A verbatim transcript of the data below is required, images omitted.
● ● ●
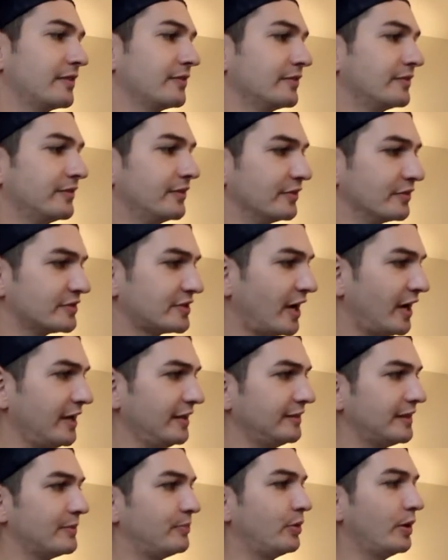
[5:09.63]
they're
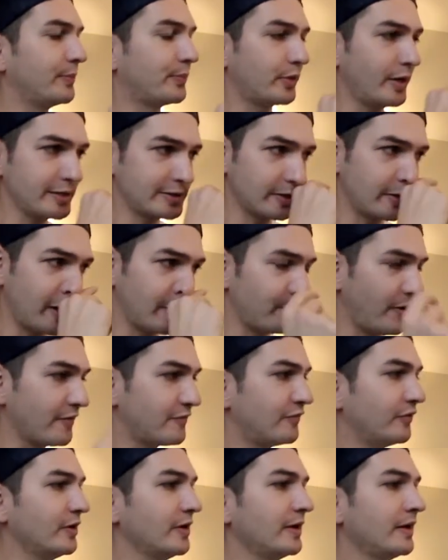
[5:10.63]
tight, they put pressure on my
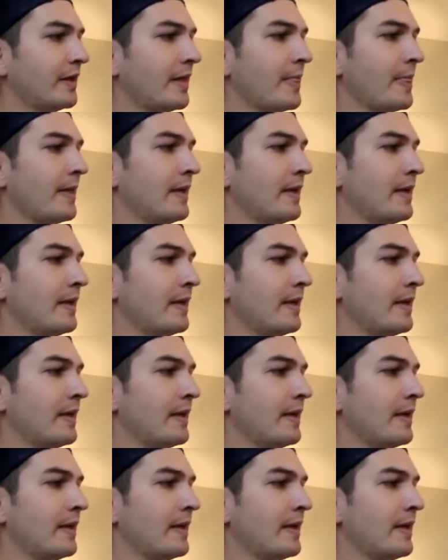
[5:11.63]
foot,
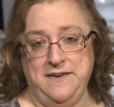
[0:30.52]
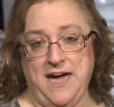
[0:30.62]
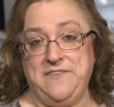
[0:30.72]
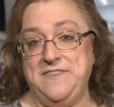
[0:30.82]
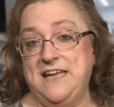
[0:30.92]

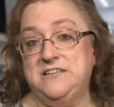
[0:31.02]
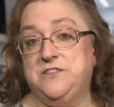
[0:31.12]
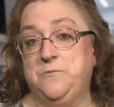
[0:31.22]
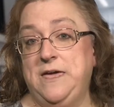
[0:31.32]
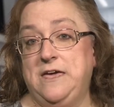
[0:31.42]
At the end of
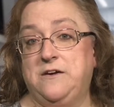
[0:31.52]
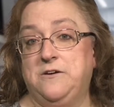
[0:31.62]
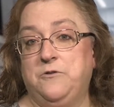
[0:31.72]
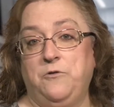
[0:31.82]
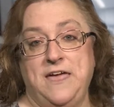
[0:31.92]
the week
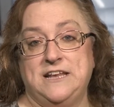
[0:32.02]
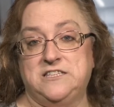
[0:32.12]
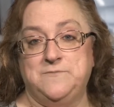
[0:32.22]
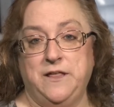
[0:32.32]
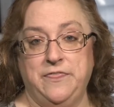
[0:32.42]
or the end of
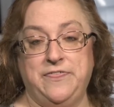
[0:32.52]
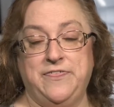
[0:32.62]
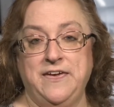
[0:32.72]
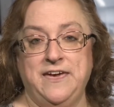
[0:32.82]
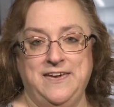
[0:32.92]
the month,
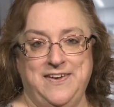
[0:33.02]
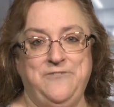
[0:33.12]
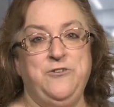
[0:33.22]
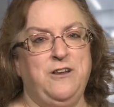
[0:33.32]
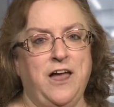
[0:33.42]

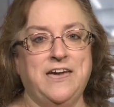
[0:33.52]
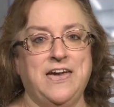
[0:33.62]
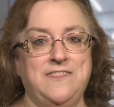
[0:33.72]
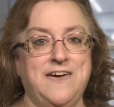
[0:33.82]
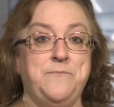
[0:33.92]
if you're
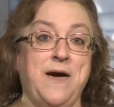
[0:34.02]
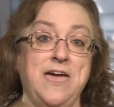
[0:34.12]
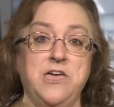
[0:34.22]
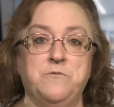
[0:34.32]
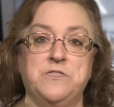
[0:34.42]
lucky, they pay
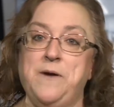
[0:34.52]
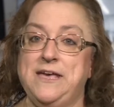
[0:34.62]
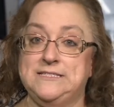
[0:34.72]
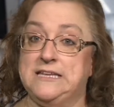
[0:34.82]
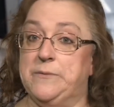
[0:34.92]
you with a
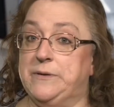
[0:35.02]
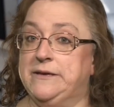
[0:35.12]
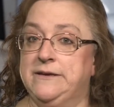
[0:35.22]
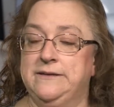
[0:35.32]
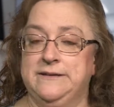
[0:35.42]
payslip.
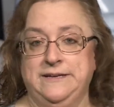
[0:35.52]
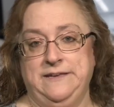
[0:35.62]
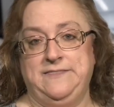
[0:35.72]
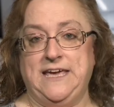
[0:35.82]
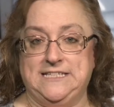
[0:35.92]

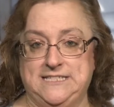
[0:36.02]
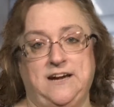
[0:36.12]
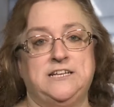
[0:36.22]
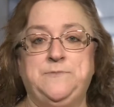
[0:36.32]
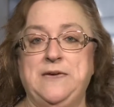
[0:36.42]
They
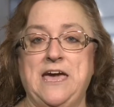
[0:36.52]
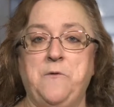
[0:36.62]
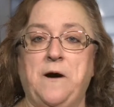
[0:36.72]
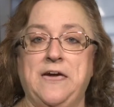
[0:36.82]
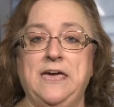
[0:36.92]
deduct
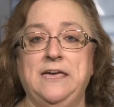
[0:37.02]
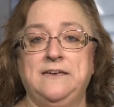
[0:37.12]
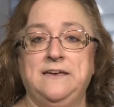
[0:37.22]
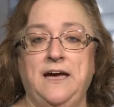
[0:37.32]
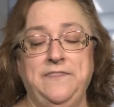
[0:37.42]
PAYE
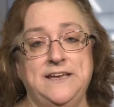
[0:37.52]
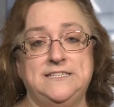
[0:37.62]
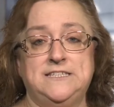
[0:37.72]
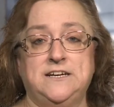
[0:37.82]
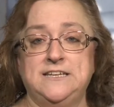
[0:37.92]
and they
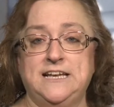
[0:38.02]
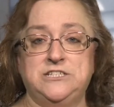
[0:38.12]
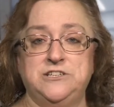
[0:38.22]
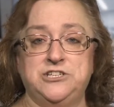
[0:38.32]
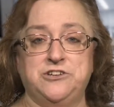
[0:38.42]
deduct
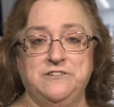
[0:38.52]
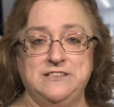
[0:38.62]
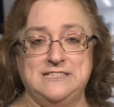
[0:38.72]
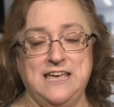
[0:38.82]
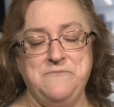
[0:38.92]
national
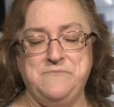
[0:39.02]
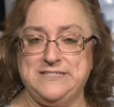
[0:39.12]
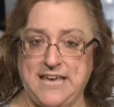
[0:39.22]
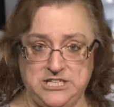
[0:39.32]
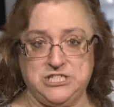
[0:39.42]
insurance, and
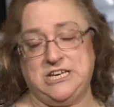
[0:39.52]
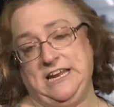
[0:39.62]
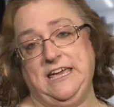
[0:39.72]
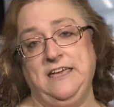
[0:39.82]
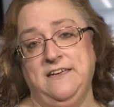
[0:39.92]

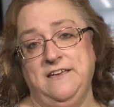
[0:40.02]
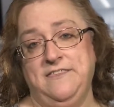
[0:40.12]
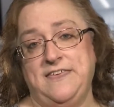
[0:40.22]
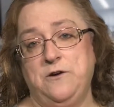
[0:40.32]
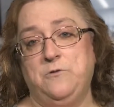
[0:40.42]
potentially
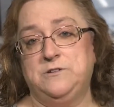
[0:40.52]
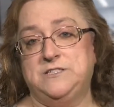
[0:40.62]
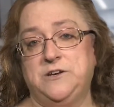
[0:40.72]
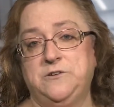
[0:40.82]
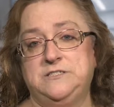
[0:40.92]
they
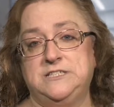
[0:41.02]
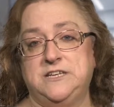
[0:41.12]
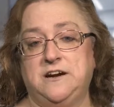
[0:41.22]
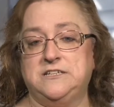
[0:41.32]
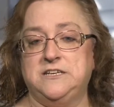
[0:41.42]
also
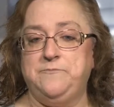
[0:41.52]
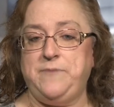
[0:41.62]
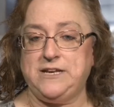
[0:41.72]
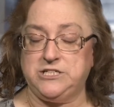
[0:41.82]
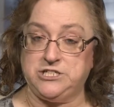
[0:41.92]
deduct
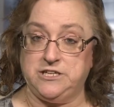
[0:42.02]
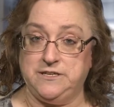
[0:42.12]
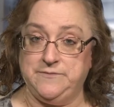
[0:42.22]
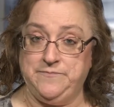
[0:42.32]
pension.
● ● ●
• Final answer
[5:09.63]
they're
[5:10.63]
tight, they put pressure on my
[5:11.63]
foot,
[0:30.52]
[0:30.62]
[0:30.72]
[0:30.82]
[0:30.92]

[0:31.02]
[0:31.12]
[0:31.22]
[0:31.32]
[0:31.42]
At the end of
[0:31.52]
[0:31.62]
[0:31.72]
[0:31.82]
[0:31.92]
the week
[0:32.02]
[0:32.12]
[0:32.22]
[0:32.32]
[0:32.42]
or the end of
[0:32.52]
[0:32.62]
[0:32.72]
[0:32.82]
[0:32.92]
the month,
[0:33.02]
[0:33.12]
[0:33.22]
[0:33.32]
[0:33.42]

[0:33.52]
[0:33.62]
[0:33.72]
[0:33.82]
[0:33.92]
if you're
[0:34.02]
[0:34.12]
[0:34.22]
[0:34.32]
[0:34.42]
lucky, they pay
[0:34.52]
[0:34.62]
[0:34.72]
[0:34.82]
[0:34.92]
you with a
[0:35.02]
[0:35.12]
[0:35.22]
[0:35.32]
[0:35.42]
payslip.
[0:35.52]
[0:35.62]
[0:35.72]
[0:35.82]
[0:35.92]

[0:36.02]
[0:36.12]
[0:36.22]
[0:36.32]
[0:36.42]
They
[0:36.52]
[0:36.62]
[0:36.72]
[0:36.82]
[0:36.92]
deduct
[0:37.02]
[0:37.12]
[0:37.22]
[0:37.32]
[0:37.42]
PAYE
[0:37.52]
[0:37.62]
[0:37.72]
[0:37.82]
[0:37.92]
and they
[0:38.02]
[0:38.12]
[0:38.22]
[0:38.32]
[0:38.42]
deduct
[0:38.52]
[0:38.62]
[0:38.72]
[0:38.82]
[0:38.92]
national
[0:39.02]
[0:39.12]
[0:39.22]
[0:39.32]
[0:39.42]
insurance, and
[0:39.52]
[0:39.62]
[0:39.72]
[0:39.82]
[0:39.92]

[0:40.02]
[0:40.12]
[0:40.22]
[0:40.32]
[0:40.42]
potentially
[0:40.52]
[0:40.62]
[0:40.72]
[0:40.82]
[0:40.92]
they
[0:41.02]
[0:41.12]
[0:41.22]
[0:41.32]
[0:41.42]
also
[0:41.52]
[0:41.62]
[0:41.72]
[0:41.82]
[0:41.92]
deduct
[0:42.02]
[0:42.12]
[0:42.22]
[0:42.32]
pension.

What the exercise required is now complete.